Goal of the exercise »
Write out, word for word, only the data from its first line to the line containing "[0:05.00-0:06.00]".

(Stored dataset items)
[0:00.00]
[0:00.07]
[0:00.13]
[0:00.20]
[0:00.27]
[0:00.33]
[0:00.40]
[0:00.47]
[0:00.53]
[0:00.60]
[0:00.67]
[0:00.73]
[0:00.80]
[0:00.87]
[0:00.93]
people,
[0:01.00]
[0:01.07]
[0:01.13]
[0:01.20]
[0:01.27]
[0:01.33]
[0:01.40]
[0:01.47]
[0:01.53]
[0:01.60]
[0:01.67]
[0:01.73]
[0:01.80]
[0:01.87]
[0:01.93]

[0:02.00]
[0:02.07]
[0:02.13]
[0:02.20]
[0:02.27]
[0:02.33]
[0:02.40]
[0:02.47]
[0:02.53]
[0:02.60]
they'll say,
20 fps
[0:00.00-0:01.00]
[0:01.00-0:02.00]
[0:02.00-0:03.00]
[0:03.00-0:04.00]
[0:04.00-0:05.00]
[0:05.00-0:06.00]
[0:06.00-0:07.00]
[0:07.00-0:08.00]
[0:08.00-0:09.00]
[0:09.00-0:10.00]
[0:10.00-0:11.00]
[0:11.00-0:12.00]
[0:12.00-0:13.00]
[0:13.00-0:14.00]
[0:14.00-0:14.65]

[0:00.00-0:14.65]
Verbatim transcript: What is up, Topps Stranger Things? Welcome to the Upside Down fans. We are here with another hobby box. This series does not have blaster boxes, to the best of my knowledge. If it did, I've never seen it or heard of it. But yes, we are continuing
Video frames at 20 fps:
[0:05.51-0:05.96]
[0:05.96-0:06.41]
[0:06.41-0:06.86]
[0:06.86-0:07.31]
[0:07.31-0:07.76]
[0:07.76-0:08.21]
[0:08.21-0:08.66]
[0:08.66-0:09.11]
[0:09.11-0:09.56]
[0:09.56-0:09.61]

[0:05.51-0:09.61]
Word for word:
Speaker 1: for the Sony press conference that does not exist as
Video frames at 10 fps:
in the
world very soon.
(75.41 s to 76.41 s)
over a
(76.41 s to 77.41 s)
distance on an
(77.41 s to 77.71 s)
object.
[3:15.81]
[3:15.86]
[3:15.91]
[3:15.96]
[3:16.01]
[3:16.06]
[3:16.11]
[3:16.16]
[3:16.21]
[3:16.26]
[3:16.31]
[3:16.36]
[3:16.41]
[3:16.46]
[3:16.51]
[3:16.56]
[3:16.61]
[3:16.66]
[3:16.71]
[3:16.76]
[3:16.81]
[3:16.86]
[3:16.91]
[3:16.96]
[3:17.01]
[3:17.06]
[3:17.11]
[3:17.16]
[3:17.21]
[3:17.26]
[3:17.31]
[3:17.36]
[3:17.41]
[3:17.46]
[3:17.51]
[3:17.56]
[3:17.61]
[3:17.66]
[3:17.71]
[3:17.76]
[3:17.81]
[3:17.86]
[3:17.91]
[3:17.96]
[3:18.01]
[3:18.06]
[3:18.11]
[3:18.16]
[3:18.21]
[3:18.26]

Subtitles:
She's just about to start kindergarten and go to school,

Task answer »
[0:00.00]
[0:00.07]
[0:00.13]
[0:00.20]
[0:00.27]
[0:00.33]
[0:00.40]
[0:00.47]
[0:00.53]
[0:00.60]
[0:00.67]
[0:00.73]
[0:00.80]
[0:00.87]
[0:00.93]
people,
[0:01.00]
[0:01.07]
[0:01.13]
[0:01.20]
[0:01.27]
[0:01.33]
[0:01.40]
[0:01.47]
[0:01.53]
[0:01.60]
[0:01.67]
[0:01.73]
[0:01.80]
[0:01.87]
[0:01.93]

[0:02.00]
[0:02.07]
[0:02.13]
[0:02.20]
[0:02.27]
[0:02.33]
[0:02.40]
[0:02.47]
[0:02.53]
[0:02.60]
they'll say,
20 fps
[0:00.00-0:01.00]
[0:01.00-0:02.00]
[0:02.00-0:03.00]
[0:03.00-0:04.00]
[0:04.00-0:05.00]
[0:05.00-0:06.00]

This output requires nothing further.